Roger Cortez Hurtado

Ceguera compartida

martes, 3 de marzo de 2020 · 00:12

Hay un lazo que encadena al conjunto de las propuestas que se presentan a consideración de los votantes y que las termina hermanando, más allá de los afanes que despliegan todos por presentarse como únicas y diferentes. Este nudo de amarre hace que al final y después de las querellas, sermones y promesas sobre si más mercado o más Estado, con más o menos corrupción, todos presenten una línea de horizonte uniforme e indistinta de porvenir para el país. 

El nexo que los atrapa y termina por consumirlos es la completa subordinación de nuestra economía a la extracción y comercialización de hidrocarburos. Unánimemente del polo político y tecnocrático se nos dice que no es posible modificar este eje gravitatorio alrededor del cual se construyó el auge del proyecto masista y en torno al que se están labrando hoy nuestras próximas desventuras. 

Cuando se piden nuevas propuestas y enfoques, todos parecen ampararse y repetir las quejumbrosas y fatalistas expresiones del exvice García cuando preguntaba ¿con qué pagaremos los salarios, con qué nos mantendremos? A lo que sólo falta que se agregue ¿de dónde sacaremos recursos para pagar los más de 11.000 millones de dólares de deuda? (y el 20% adicional que está preparando el Gobierno provisional para incrementarla durante su efímera existencia).

Si al igual que el año pasado, nuestro consumo de diésel y gasolina asciende un 30% y la exportación de gas aporta aproximadamente los mismos 2.000 millones de dólares, casi 2/3 partes de esos ingresos pagarán las importaciones de combustible; mientras mantenemos una matriz energética basada en alrededor del 80% en la quema de gas para producir electricidad. 

Las respuestas que prevalecen apuntan a mantener la situación estática porque fundan sus esperanzas en incrementar las inversiones propias y atraer, a como dé lugar, las extranjeras, para buscar hidrocarburos con costos altísimos y resultados que podrían verificarse en plazos mayores a un quinquenio. 

Peor aún, con cinismo se nos promete utilizar mayores cantidades de diésel para continuar desmontes y quemas que llevarán a producir combustibles vegetales, sin importar que el sacrificio de nuestros ecosistemas incrementará las penurias de las grandes sequías e inundaciones que acarrea la crisis climática global.

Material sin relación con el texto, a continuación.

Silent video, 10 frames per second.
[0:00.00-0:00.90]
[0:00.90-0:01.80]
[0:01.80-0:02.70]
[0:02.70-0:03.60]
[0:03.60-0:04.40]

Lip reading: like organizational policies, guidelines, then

Lo que se cuidan muy bien de no confesar es que la exploración desesperada o el uso de técnicas de hidrofracturación (fracking) y los “biocombustibles” van a contramano de la necesidad de cambiar de fuentes de energía y que acelerarán los procesos de retorno a la mayor pobreza de quienes apenas la superaron y del empobrecimiento de todos los que no seamos parte de los grupos empresariales y la alta burocracia, vinculados a los grandes negocios petrolíferos, de exportaciones agroganaderas o financieros.

El tránsito a una economía descarbonizada no puede continuarse postergando, los primeros duros pasos no deben demorarse con el pretexto de que requerimos una nueva transición. Necesitamos cambiar ya  nuestra matriz productiva y energética para adquirir la capacidad de resistir y adaptarnos a los cada vez peores embates del cambio climático. 

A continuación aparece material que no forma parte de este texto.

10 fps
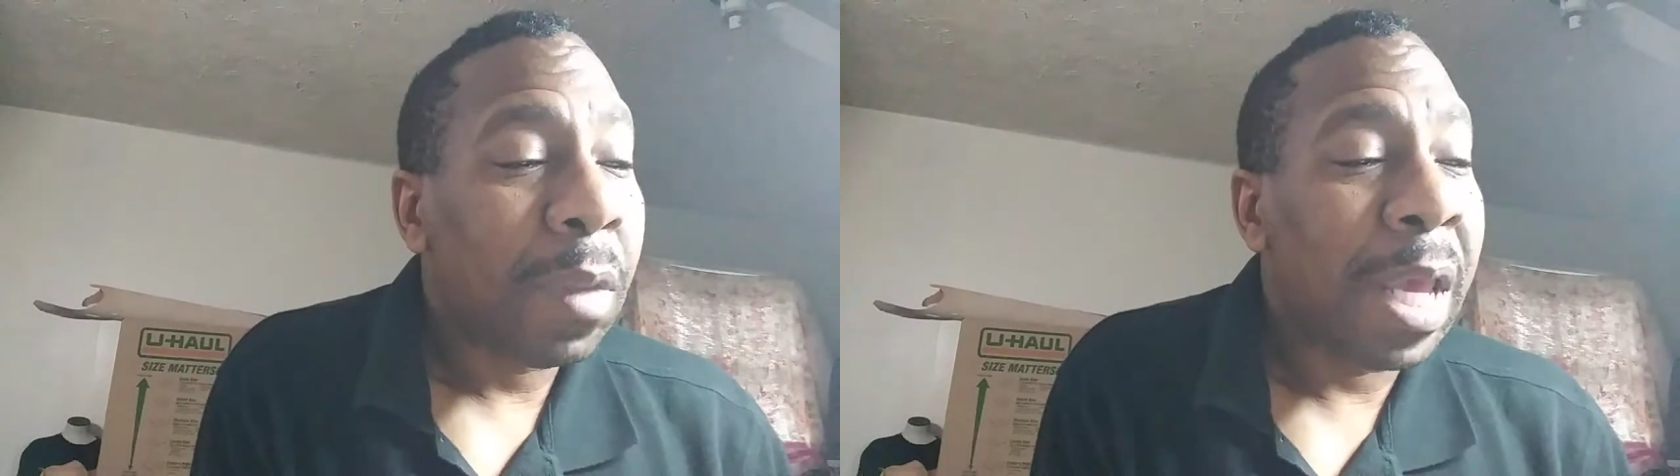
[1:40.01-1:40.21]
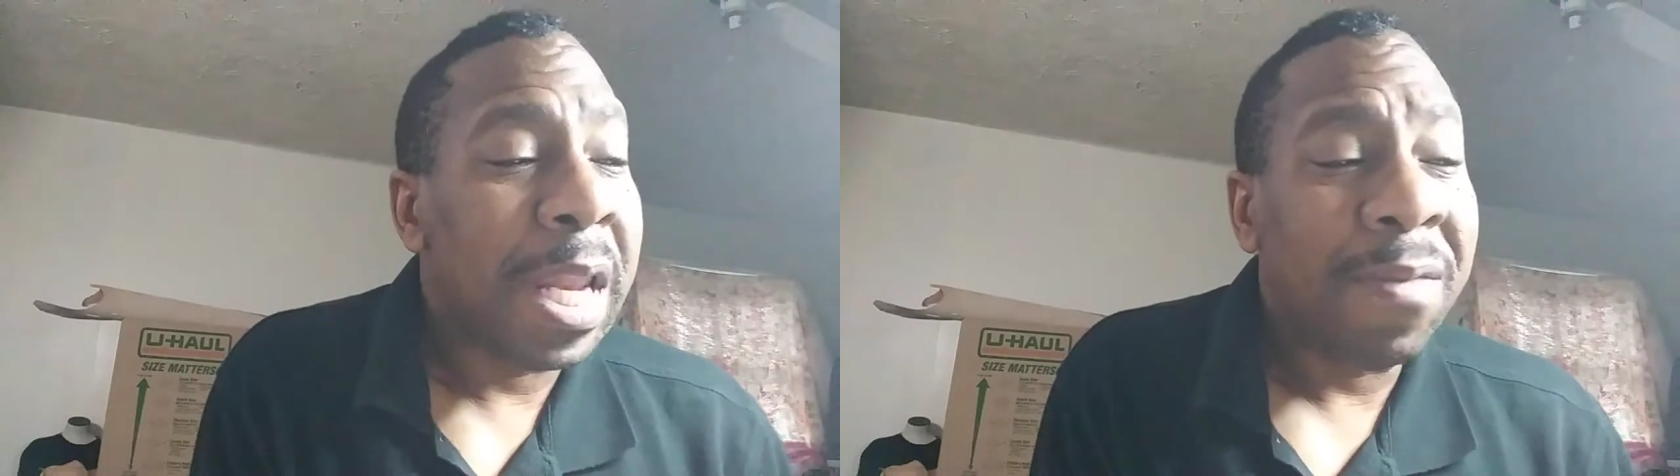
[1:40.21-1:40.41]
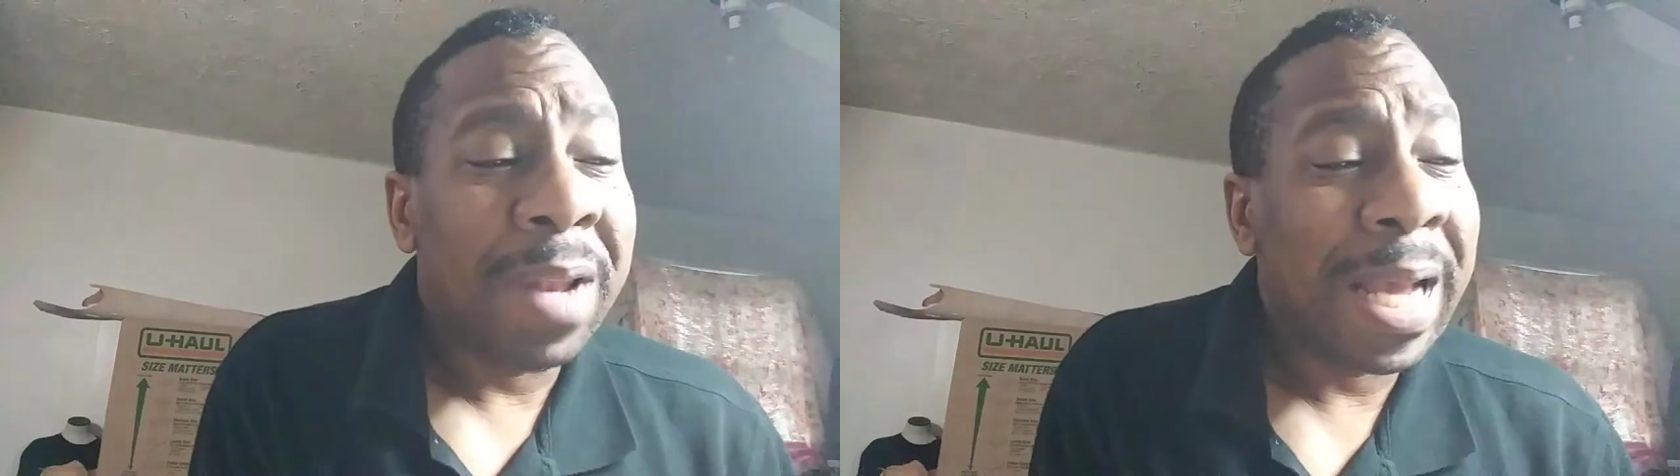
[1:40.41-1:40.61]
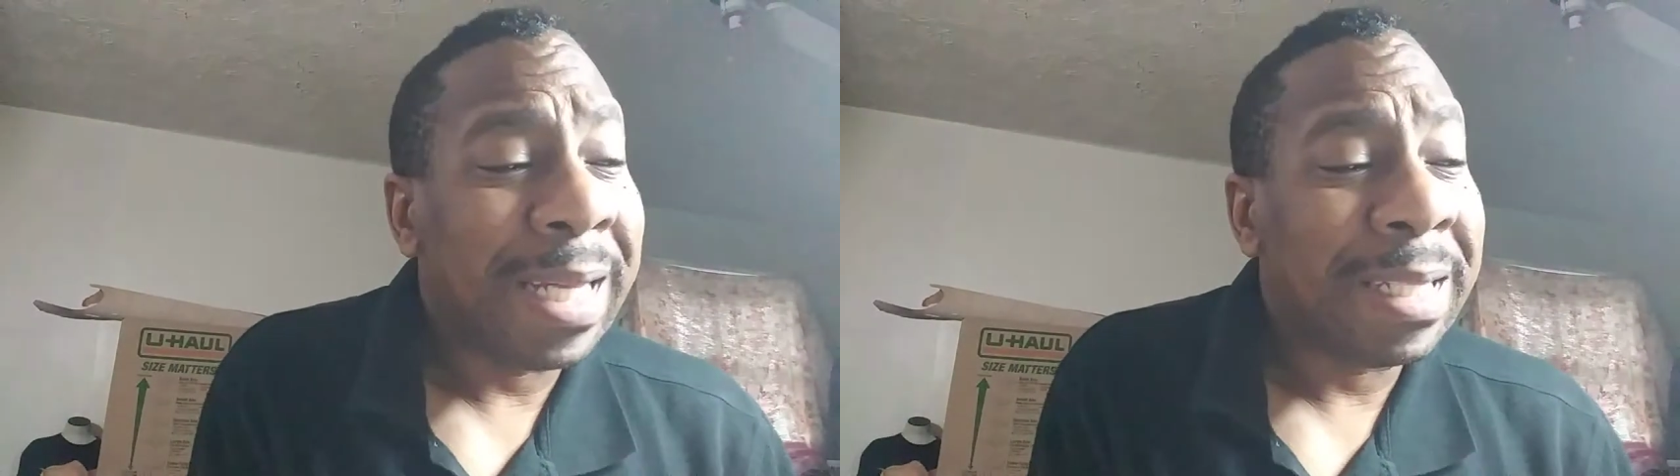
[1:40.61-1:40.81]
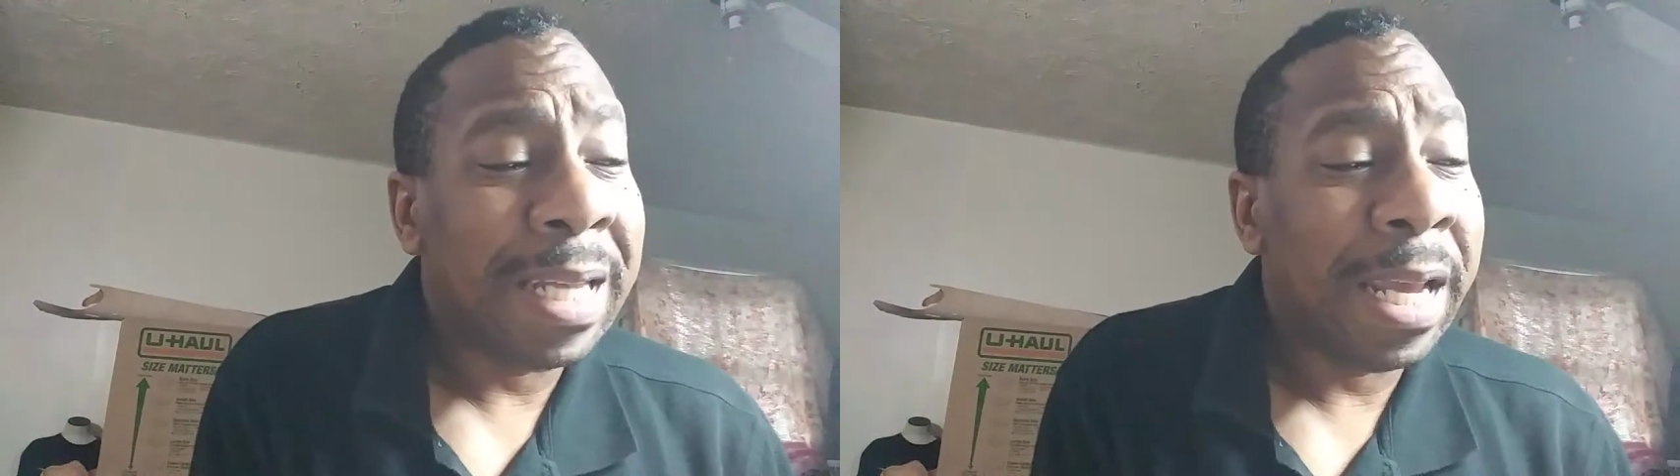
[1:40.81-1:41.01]
and even like
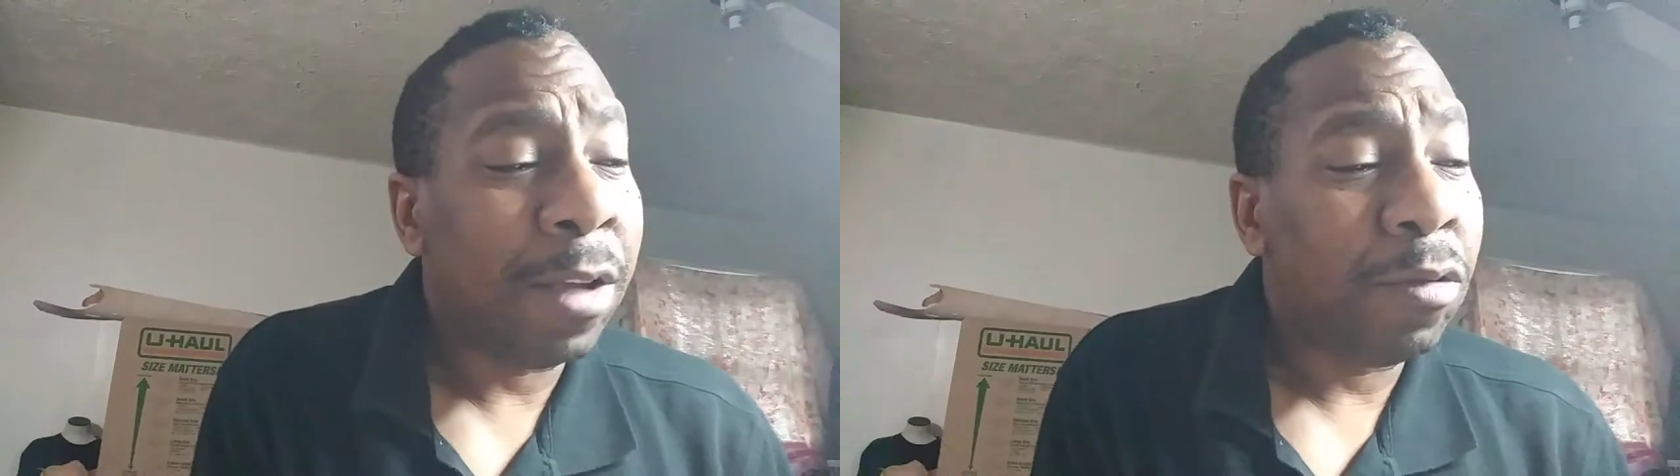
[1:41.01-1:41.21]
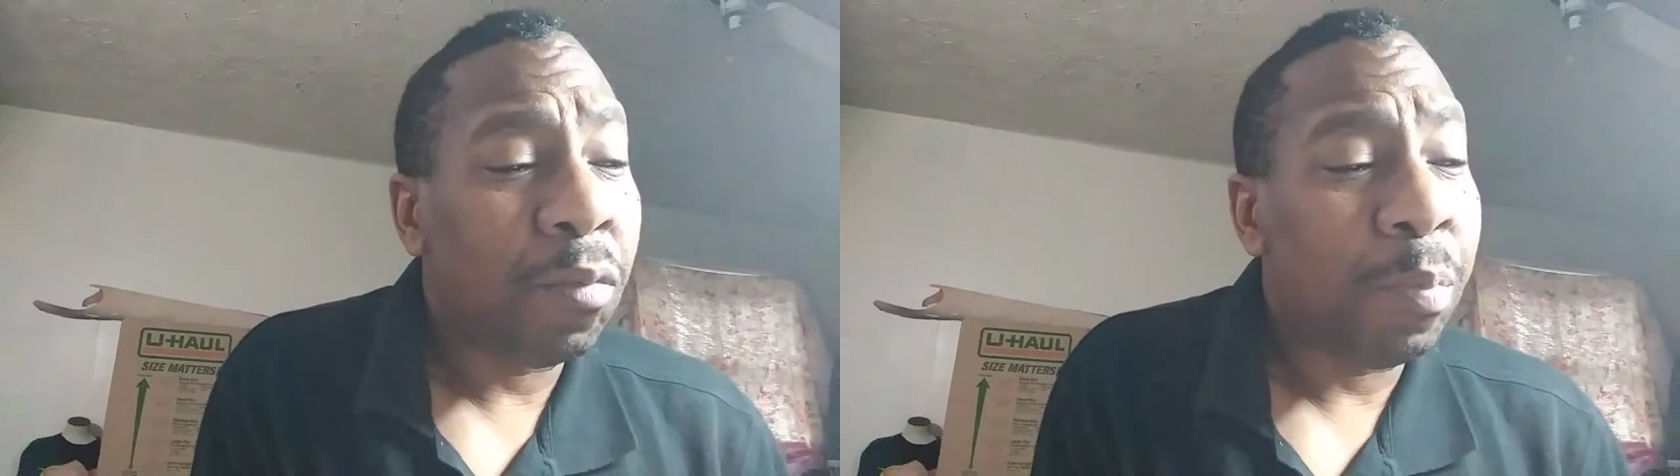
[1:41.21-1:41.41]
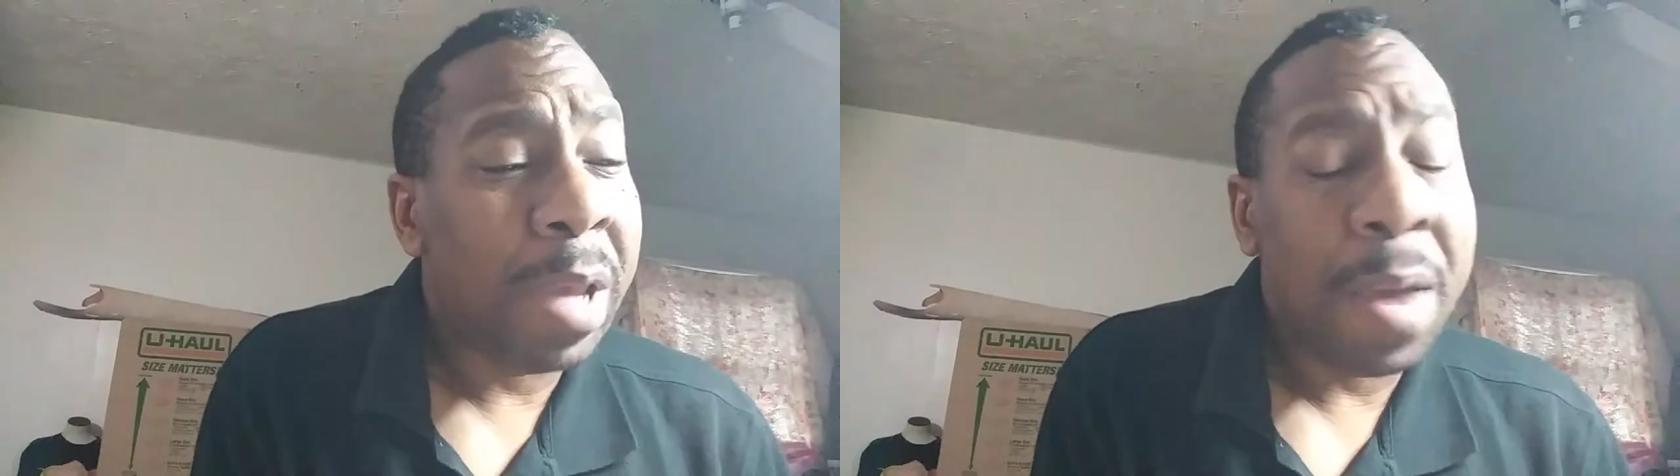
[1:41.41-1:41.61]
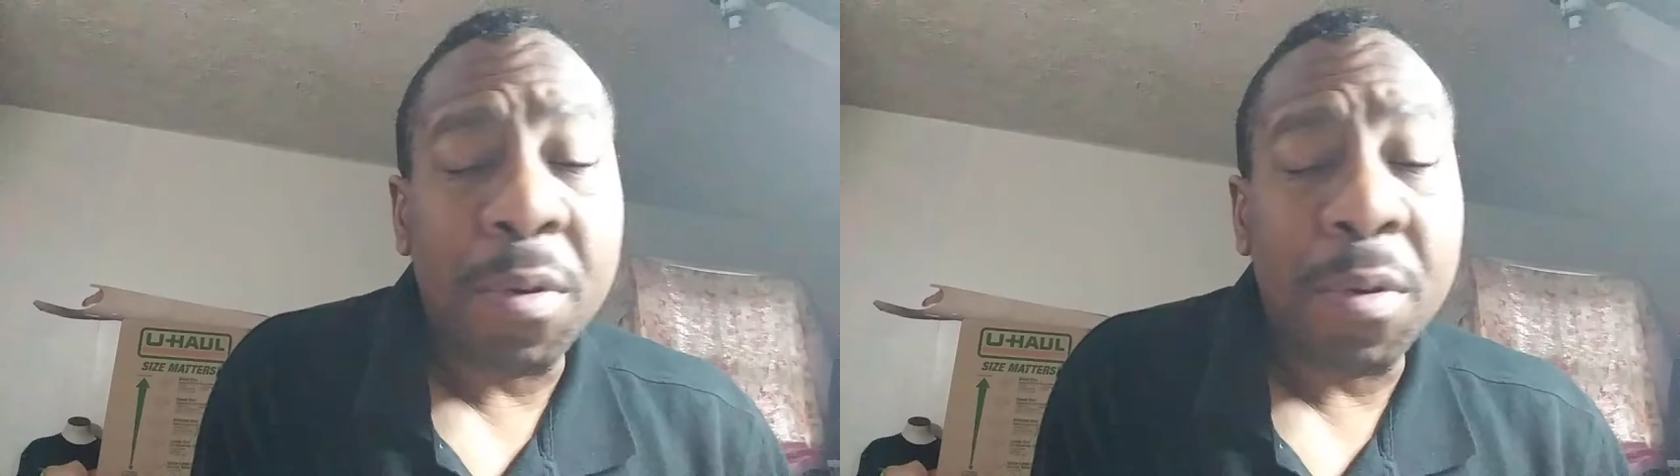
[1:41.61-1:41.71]
I said, be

Necesitamos dejar de seguir amarrados a la explotación del subsuelo y para ello contamos con los recursos de vida que nos proporciona la naturaleza,  y la creatividad y el ingenio de nuestra gente como pilares de un nuevo patrón   productivo.

La multiplicación de las visitas a nuestro país de los 2,2 millones actuales, a 10 o 12 por año, en un quinquenio (superando esquemas tradicionales del turismo convencional),  la producción de alimentos para consumo propio y exportación, el autoabastecimiento de energía limpia corren parejos a la necesidad de dar saltos cualitativos en educación, salud, administración de justicia y limpieza del manejo de la administración pública.

Éstas son metas ajenas a los políticos profesionales, tradicionales y novedosos, igual que a la burocracia que copa las organizaciones sociales; su planteamiento, exigencia y materialización dependen  únicamente de nuestra movilización y participación colectiva.

Roger Cortez es director del Instituto Alternativo.